Les échanges ont porté sur les possibilités de coopération entre la RDC et cette organisation de référence dans le domaine de la chirurgie cardiaque pédiatrique. Les discussions ont notamment concerné la formation spécialisée des professionnels de santé congolais, le renforcement des compétences médicales ainsi que l’amélioration de l’accès aux soins pour les enfants souffrant de pathologies cardiovasculaires.
Au cours de sa visite, la cheffe de la diplomatie congolaise a découvert le fonctionnement de Save a Child’s Heart, une organisation reconnue pour son expertise médicale et son action humanitaire en faveur des enfants atteints de malformations cardiaques, sans distinction de nationalité, d’origine ou de confession.

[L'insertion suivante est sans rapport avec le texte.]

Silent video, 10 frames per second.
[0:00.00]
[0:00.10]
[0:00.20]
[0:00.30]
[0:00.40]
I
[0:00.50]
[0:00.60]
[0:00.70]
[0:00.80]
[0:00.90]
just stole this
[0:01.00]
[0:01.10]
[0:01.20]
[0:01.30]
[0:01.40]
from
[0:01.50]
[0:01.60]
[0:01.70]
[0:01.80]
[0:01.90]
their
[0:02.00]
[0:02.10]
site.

Fondée en 1995 par le Dr Amram Cohen, l’organisation a déjà permis à plus de 8 000 enfants issus de plus de 75 pays de bénéficier d’interventions chirurgicales cardiaques. En parallèle, elle accueille et forme des médecins et autres professionnels de santé venus de plusieurs régions du monde afin de renforcer les compétences des systèmes de santé de leurs pays d’origine.

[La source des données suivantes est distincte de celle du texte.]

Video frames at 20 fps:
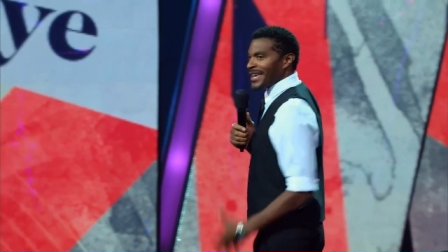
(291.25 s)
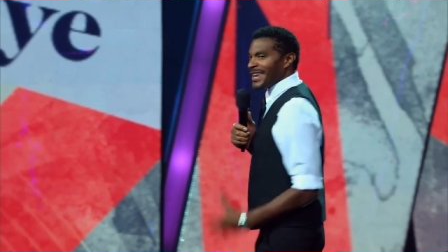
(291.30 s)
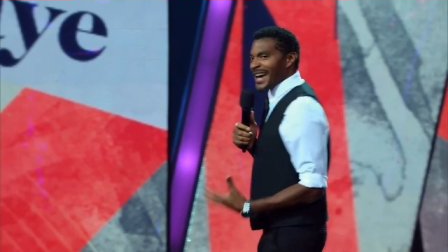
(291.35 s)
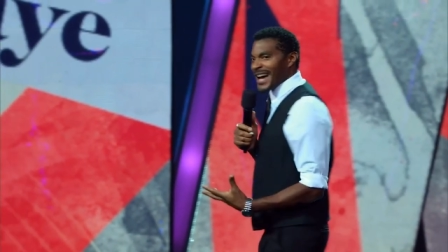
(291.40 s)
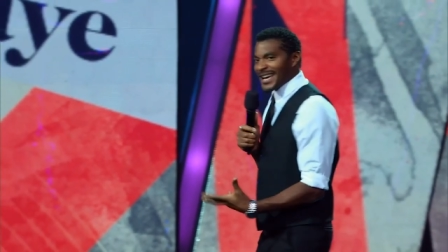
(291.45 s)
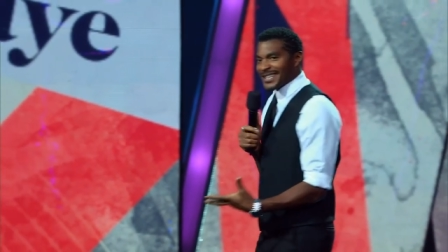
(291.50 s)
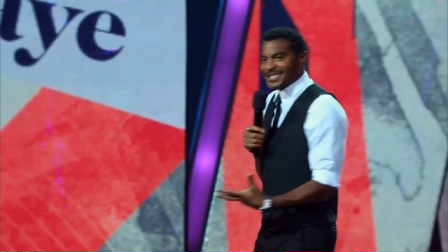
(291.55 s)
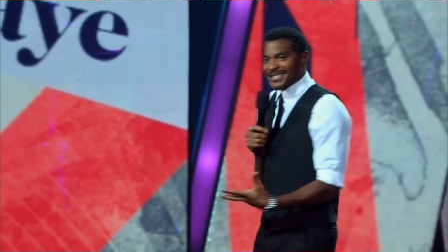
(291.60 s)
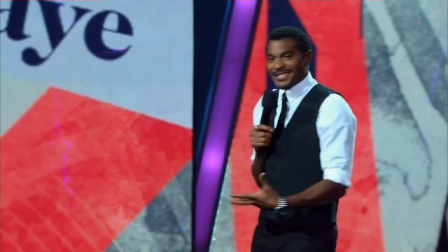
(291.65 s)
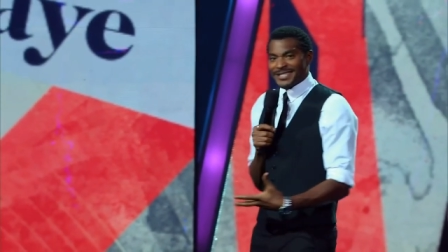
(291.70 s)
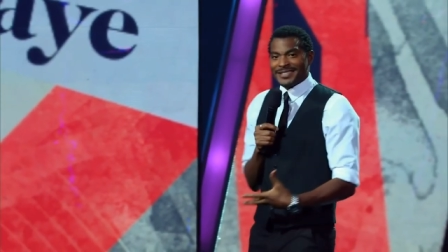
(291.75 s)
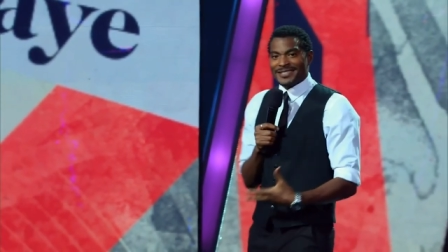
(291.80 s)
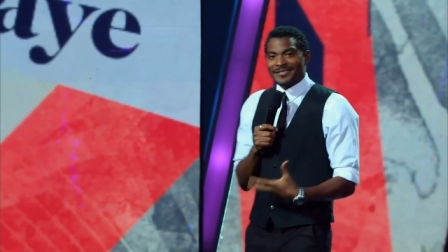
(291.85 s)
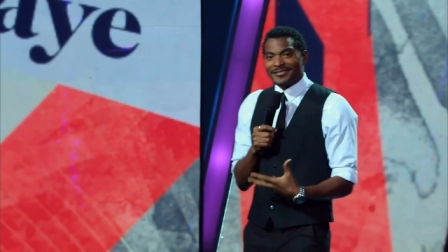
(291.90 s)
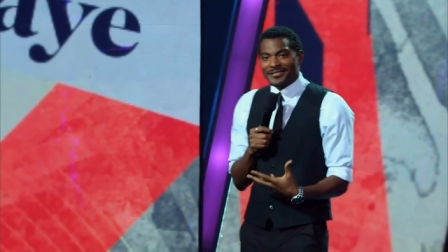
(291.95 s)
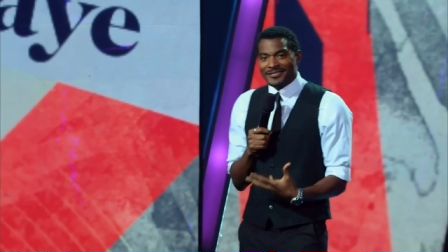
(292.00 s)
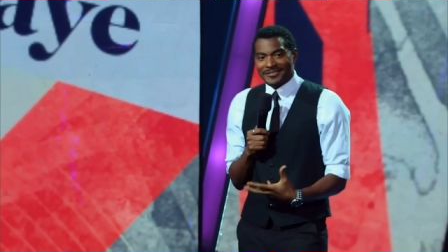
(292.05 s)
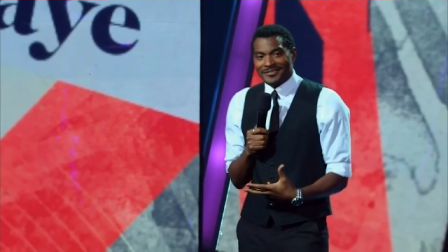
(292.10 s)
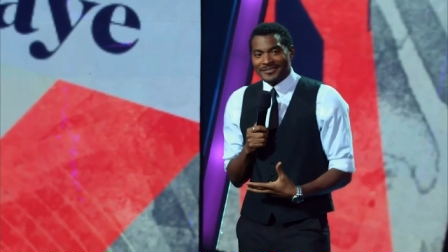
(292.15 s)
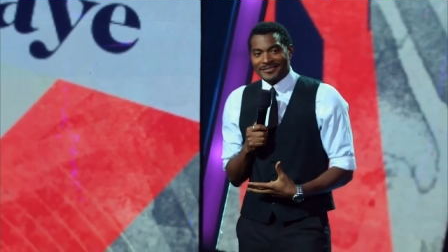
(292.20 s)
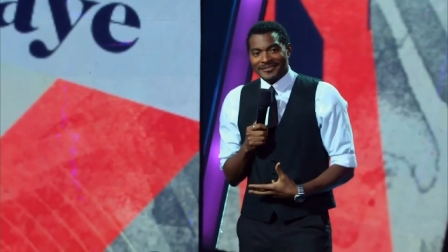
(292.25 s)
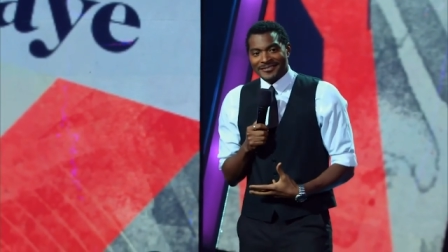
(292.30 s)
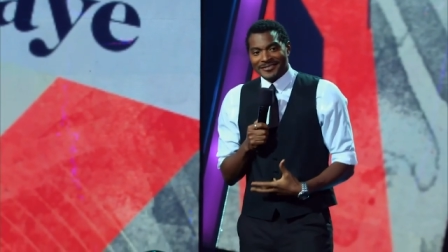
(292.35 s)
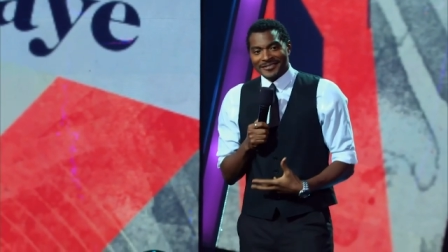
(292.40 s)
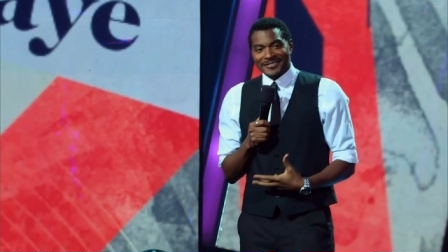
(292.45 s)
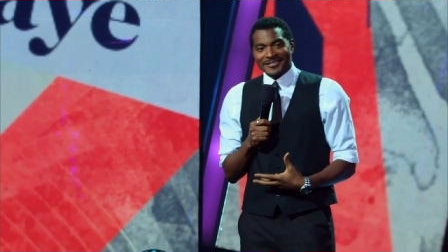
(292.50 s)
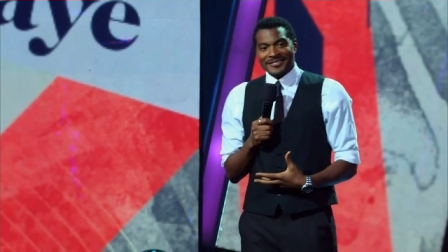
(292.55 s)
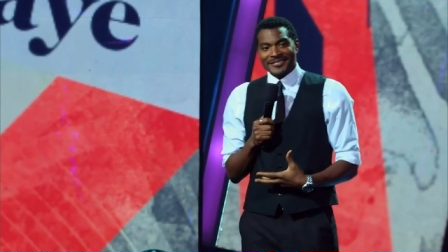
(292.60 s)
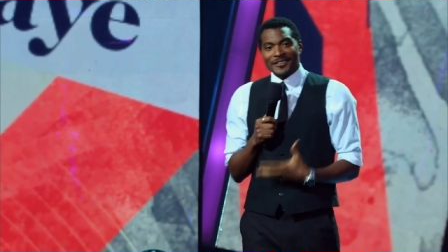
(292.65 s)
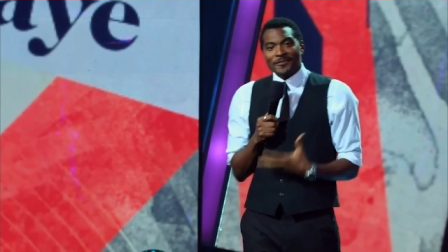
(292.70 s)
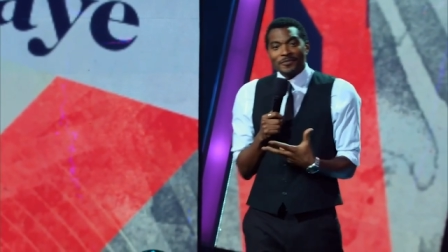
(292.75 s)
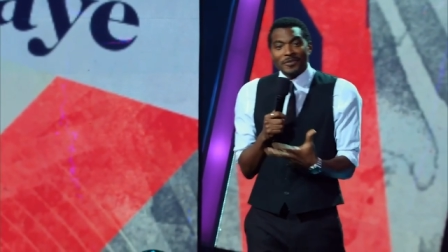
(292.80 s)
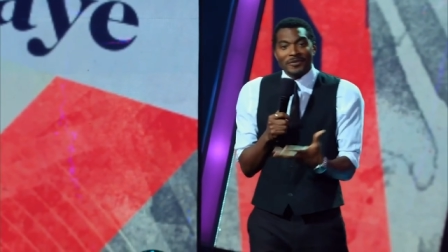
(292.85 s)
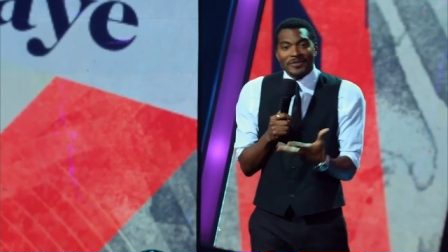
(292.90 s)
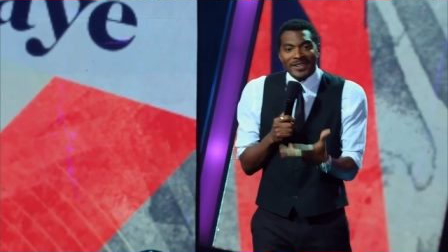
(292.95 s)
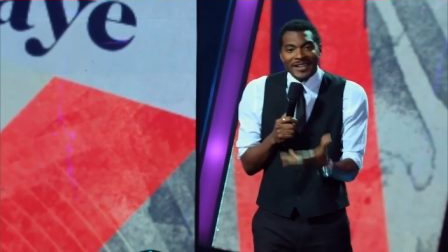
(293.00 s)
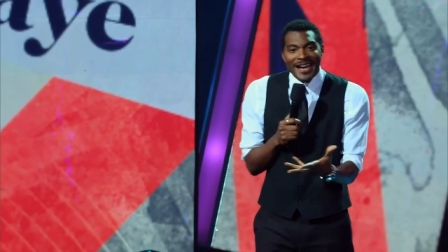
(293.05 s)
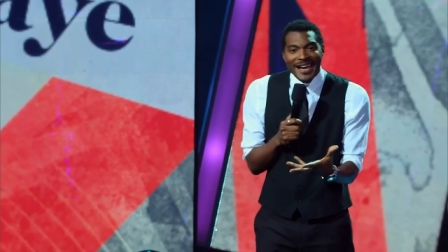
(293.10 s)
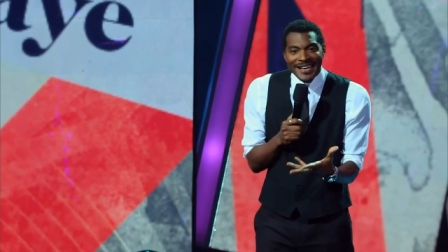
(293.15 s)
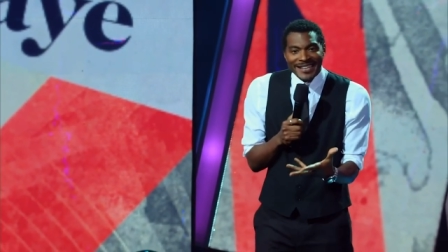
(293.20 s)
Hot seat. Love putting
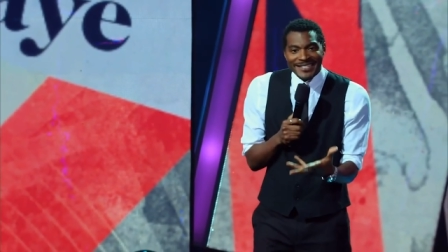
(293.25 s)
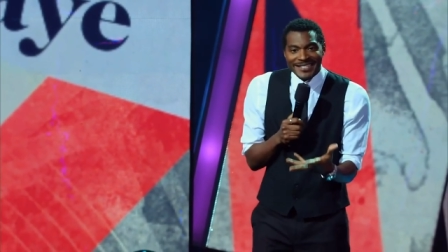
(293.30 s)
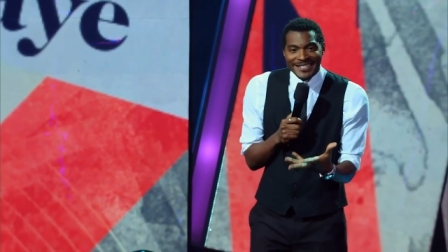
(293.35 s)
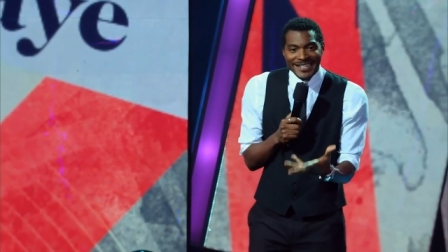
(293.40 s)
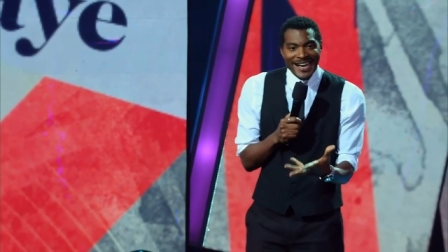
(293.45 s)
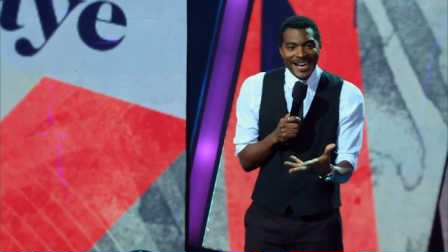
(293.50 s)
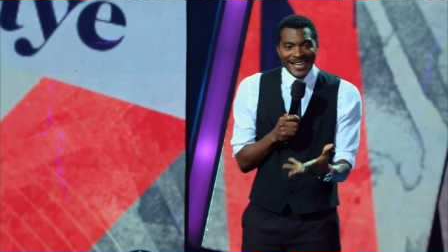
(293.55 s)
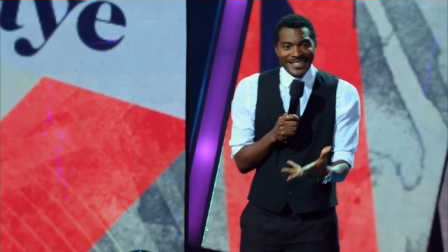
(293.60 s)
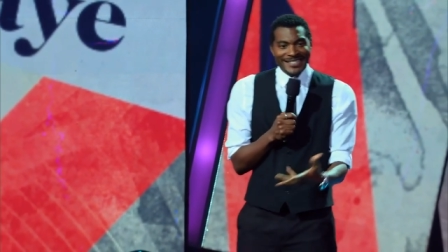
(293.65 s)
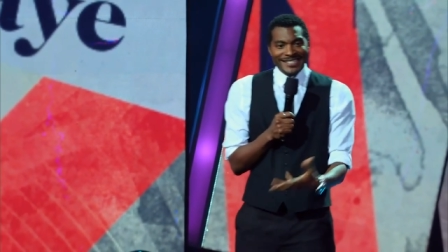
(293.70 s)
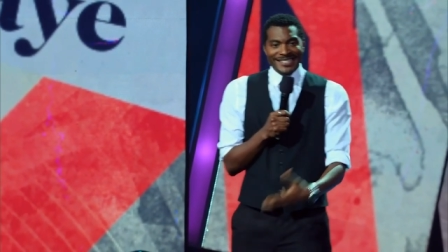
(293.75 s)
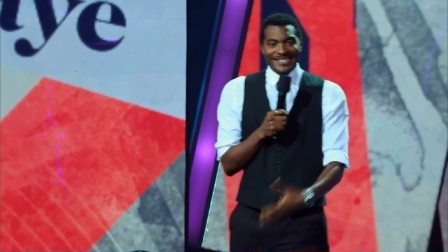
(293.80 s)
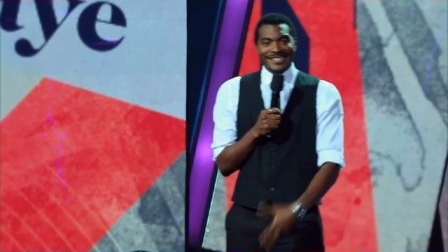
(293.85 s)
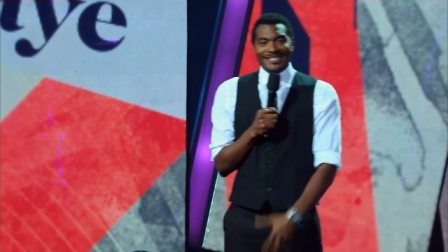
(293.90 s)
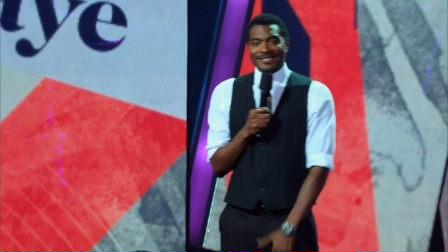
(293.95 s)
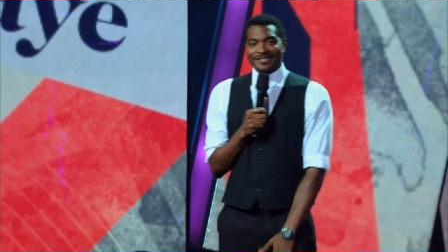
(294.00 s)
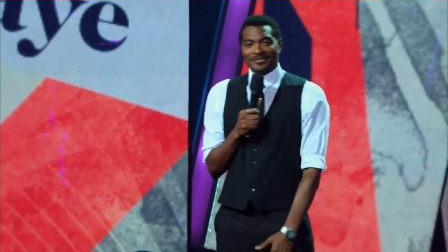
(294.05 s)
guys in the hot seat.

Pour les autorités congolaises, cette démarche s’inscrit dans une stratégie visant à multiplier les partenariats capables d’apporter des solutions concrètes aux défis du secteur de la santé, notamment dans la prise en charge des maladies cardiovasculaires chez les enfants.

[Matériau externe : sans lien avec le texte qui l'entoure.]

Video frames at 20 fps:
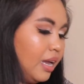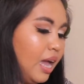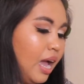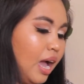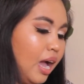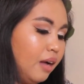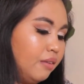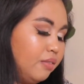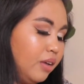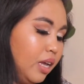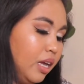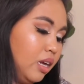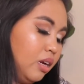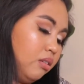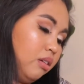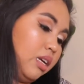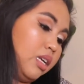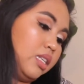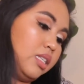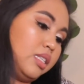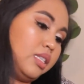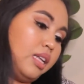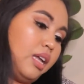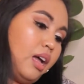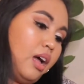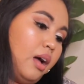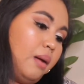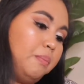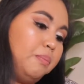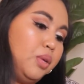have here is
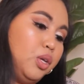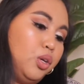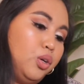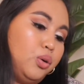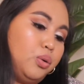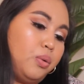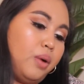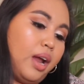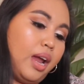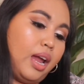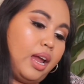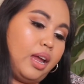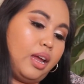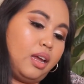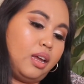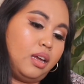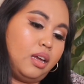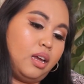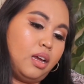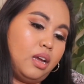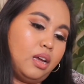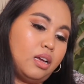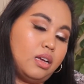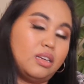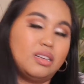the Bioré.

Au-delà de l’aspect médical, cette visite illustre la volonté de la RDC de mettre sa diplomatie au service de la coopération dans des domaines à fort impact social. Les pistes de collaboration évoquées pourraient, à terme, contribuer au développement des capacités nationales en chirurgie cardiaque pédiatrique et à une meilleure prise en charge des enfants congolais atteints de pathologies cardiaques complexes.